Not one ounce of my time or energy was wasted on the cysts between the months July and December 2010. Instead, Tommy and I spent most of our time preparing for the wedding. When the big day arrived we were ready to cherish the moment. We had a wonderful time and as the celebrations concluded we headed to Budapest so I could acquaint myself with Tommy’s hometown and his extended family. I fell in love with Tommy’s relatives, the beautiful city of Budapest and its culinary delights. My Hungarian improved ever so slightly to the point that I was fully capable of commenting on the weather, nagyon hideg.
With the arrival of the new year, I decided it was best to reconnect with the doctor who had given me a second opinion. I did not want to return empty handed, so I made sure that I went for the ultrasound (which could only be scheduled for the insane hour of 7:00 am) and the blood test. The ultrasound confirms the type of cysts and their sizes. The blood test would measure the amount of CA 125 in my blood and if I never again have to hear about this protein it will be too soon.
The doctor’s office was conveniently located near some nice restaurants, so I scheduled that the appointment for a Thursday evening and figured that Tommy and I deserved a nice dinner after a long week of work. That particular work week turned out to be quite short as far as I was concerned. I was laid off on Monday and while I was not all that disappointed about the prospect of having a few months off, I can’t pretend that it didn’t sting. In Israel, being laid off (or fired) is a process that involves multiple meetings over a number of days. By the end of that week all I could think of was going home and opening a bottle of wine. This Dr.’s appointment was the only thing between me and a merlot.
I sat across from the doctor who told me it was a good thing that I came in because he would have called me with disturbing news after reviewing my blood tests – this guy had an unparalleled bedside manner. He printed out an order for me to be hospitalized and directed me to have the cysts removed immediately. Apparently, my CA 125 indicated that they could become cancerous. My face must have gone white and he oh so comfortingly explained that he was not saying that I had cancer, at least not yet – grand slam for that bedside manner! I asked him if this would hurt my chances of being able to have a baby and he told me cancer was a far more serious problem. Thanks!
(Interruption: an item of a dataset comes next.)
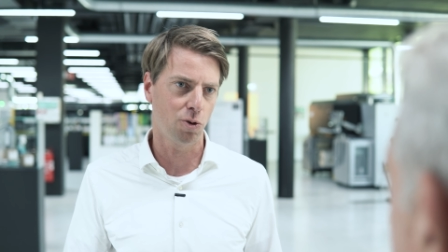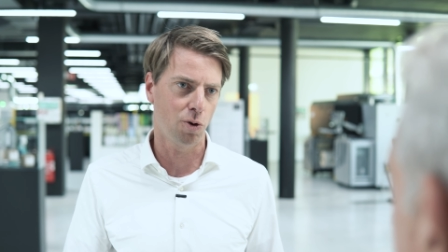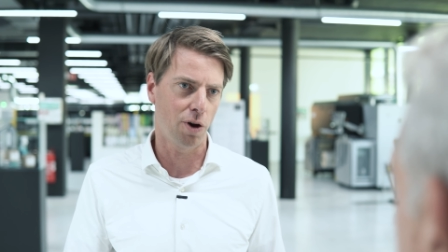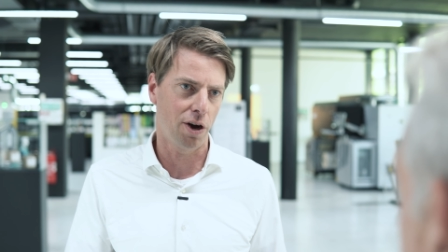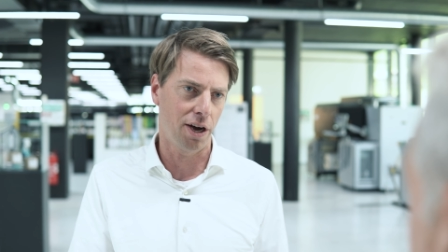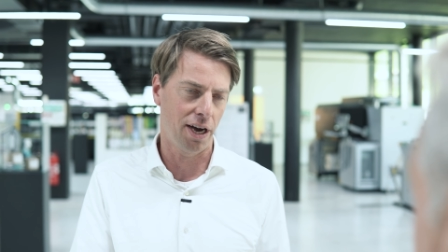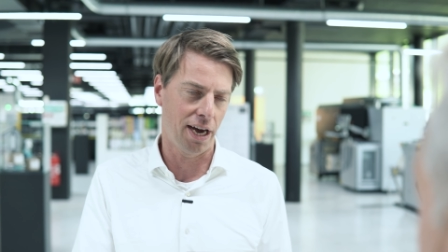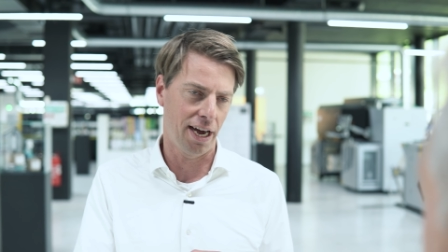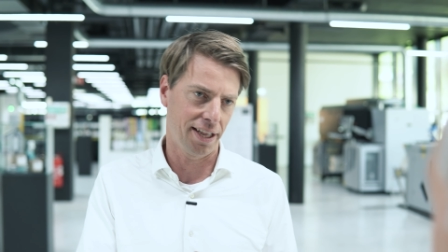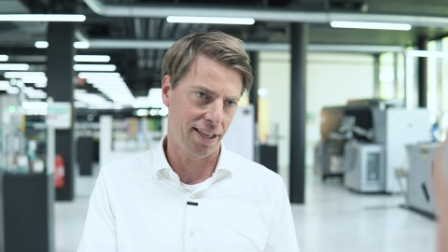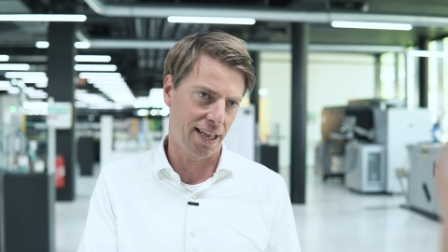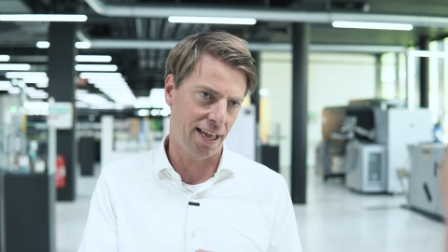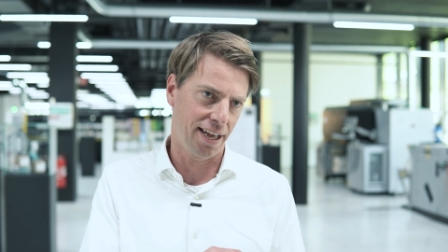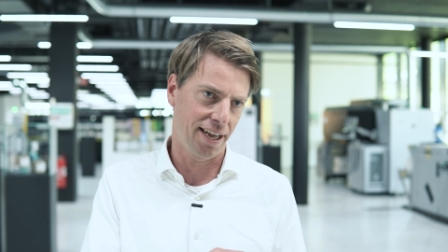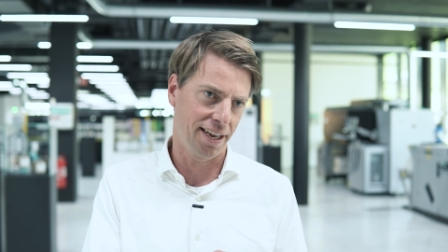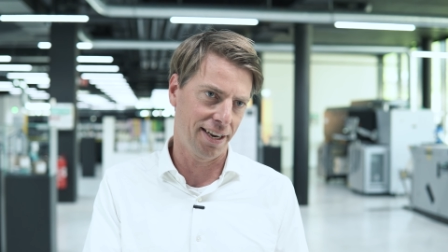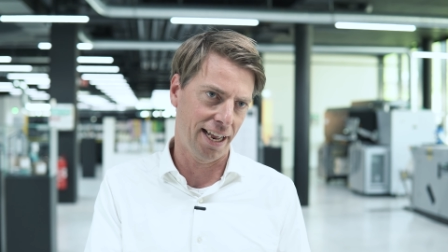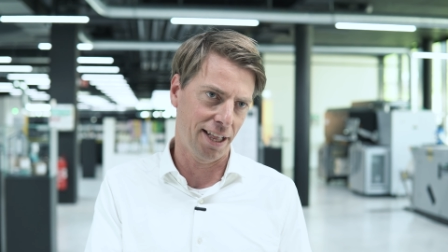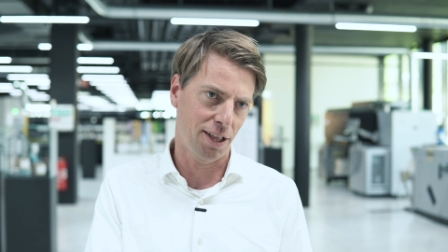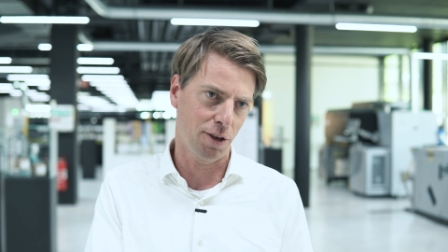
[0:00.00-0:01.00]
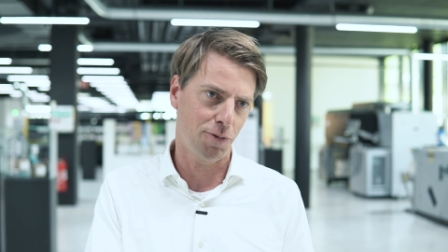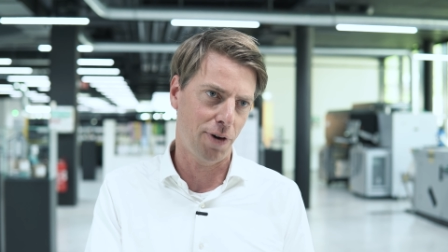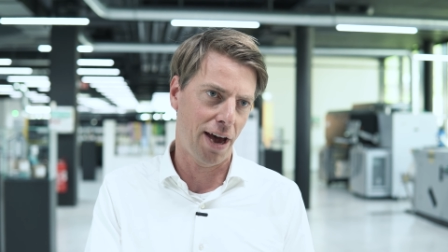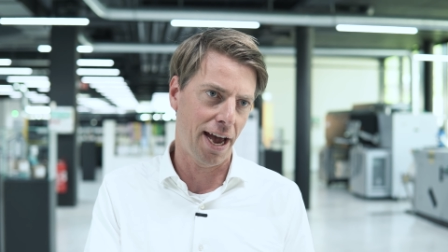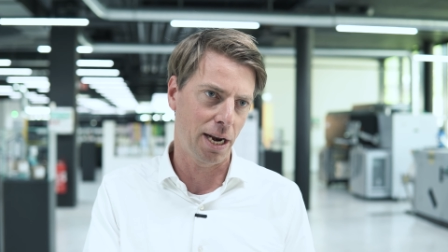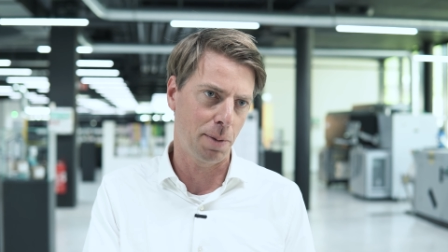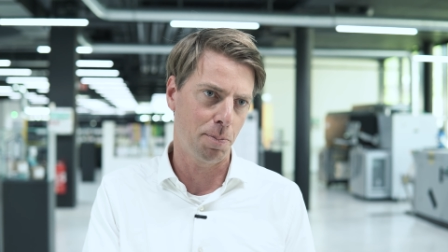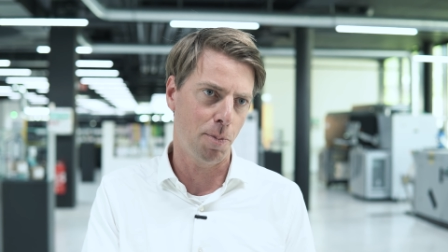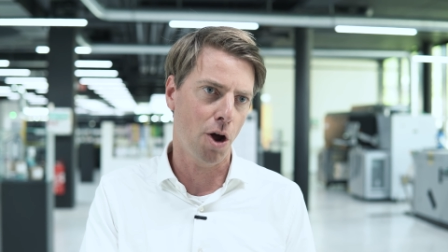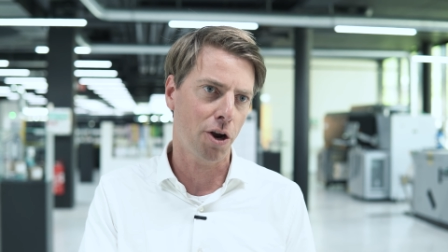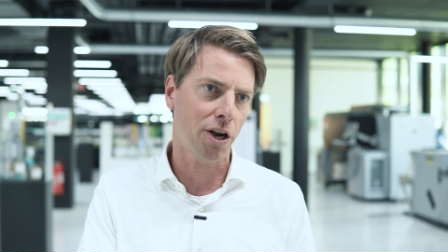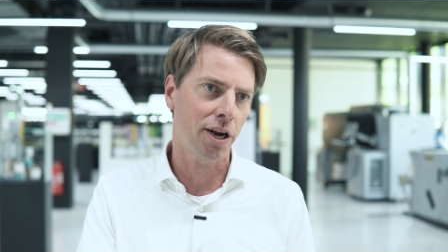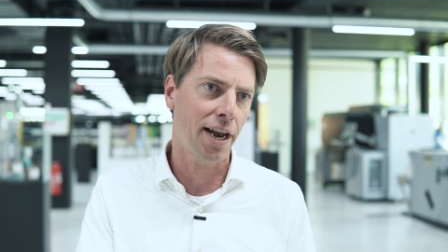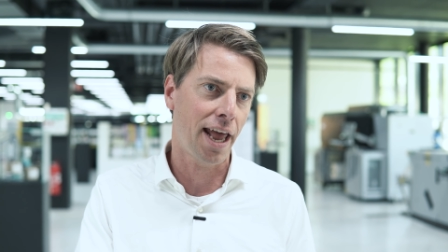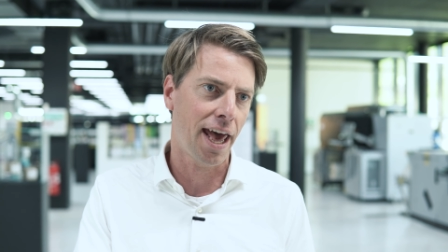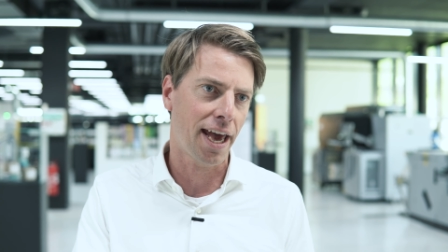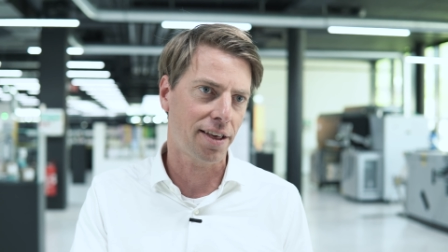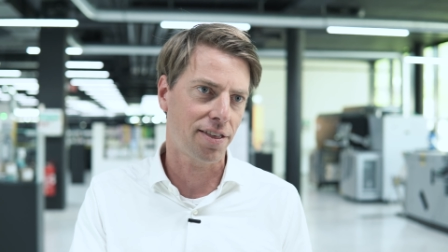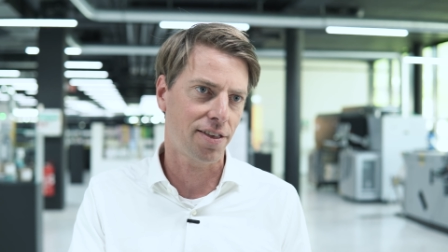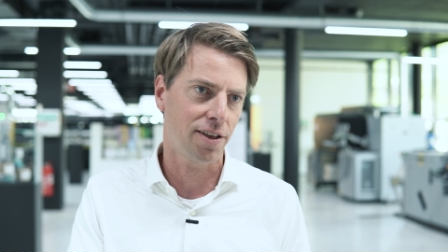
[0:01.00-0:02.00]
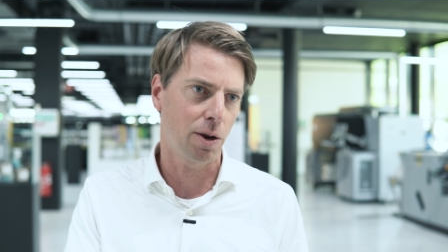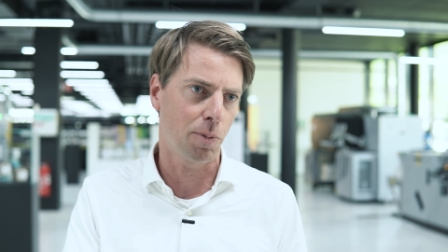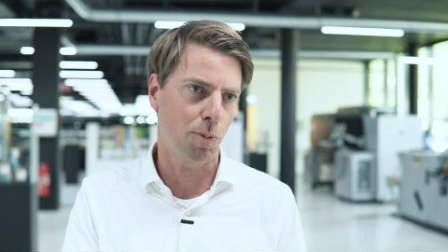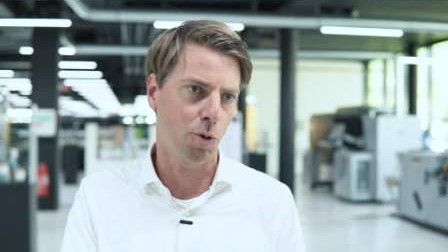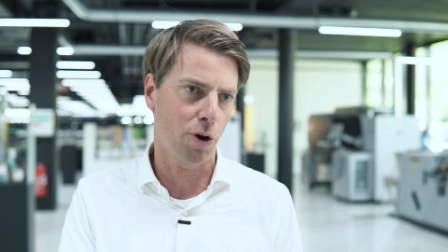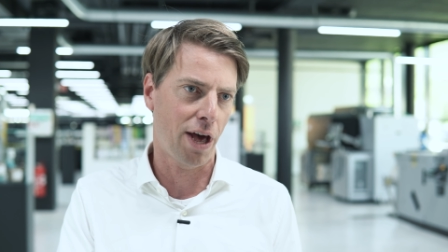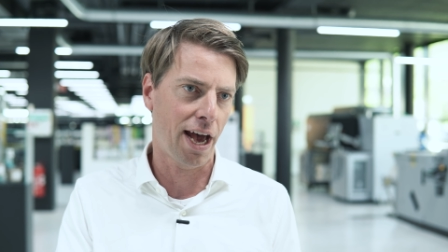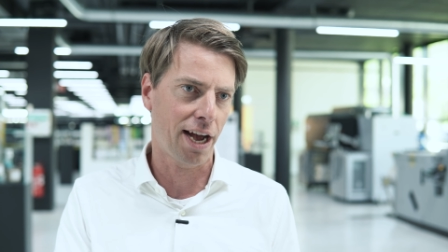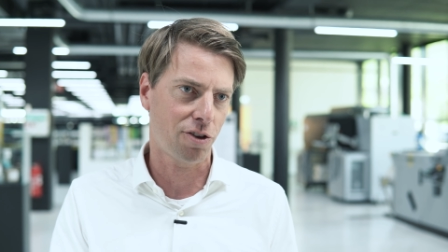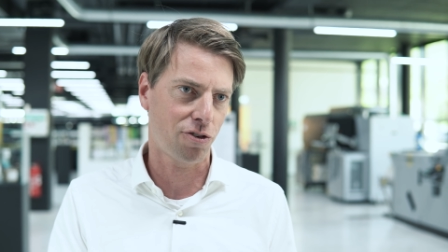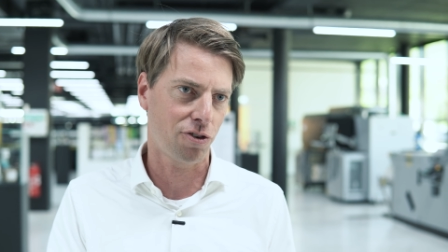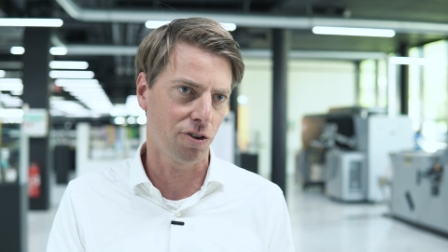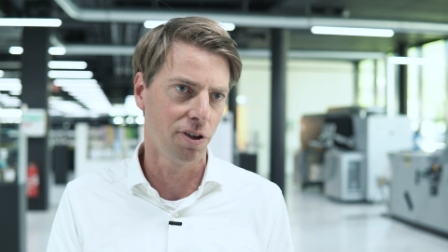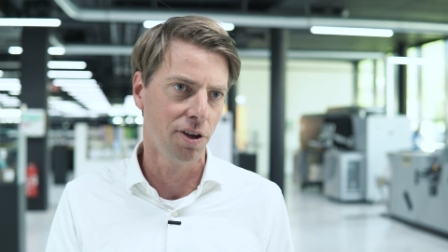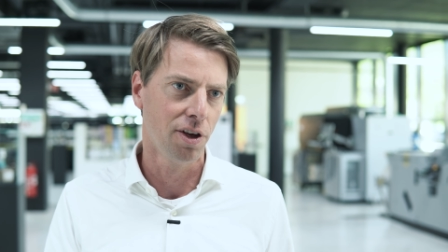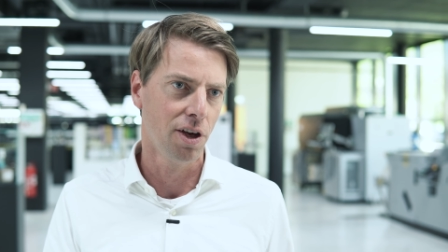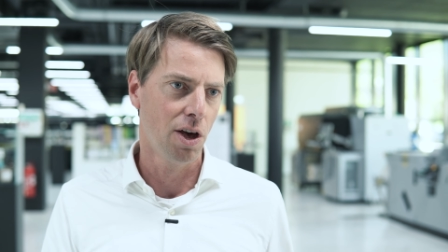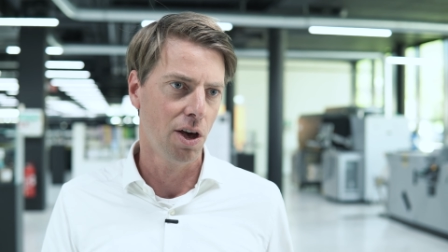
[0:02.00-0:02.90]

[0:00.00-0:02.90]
to identify the bottlenecks in the production,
I walked out in shock, I was completely unprepared for this news. What the hell was going on? I felt as though nearly every aspect of my life was crumbling to the ground. I could handle loosing my job and I knew that Tommy and would face infertility together, but the threat of cancer was too much.
I dialed Tommy’s cell and of course, it went straight to voice mail. So I redialed about a million times but his phone must have been off. Tears started streaming down my face and I walked and walked and walked and hit redial every 30 seconds. This was not the first time that I had wandered through the streets of Jerusalem crying, there is a guy out there who once drove me to tears but it was nothing that a few doses of scotch couldn’t fix. This time I was lost, the familiar Jerusalem streets were suddenly a maze and I could not figure out how to get home.
Finally, Tommy answered his phone
“Tobyka, I ‘m sorry my battery died, what’s wrong?’
I couldn’t even talk, so I got into a cab and told Tommy to meet me outside. The cab pulled up and there he was waiting for me. I knew that I was not in this alone. That whatever was ahead, he would be there – ideally with a fully charged cellphone.
We decided to take Dr. Google’s advice and we looked up CA 125 and discovered that endometriosis is one of a number of conditions that can cause an elevated CA 125. We spent the rest of the night on the phone with various friends in the medical field and agreed the cysts should be removed, but I did go to sleep in a much calmer state of mind – I finally got my wine.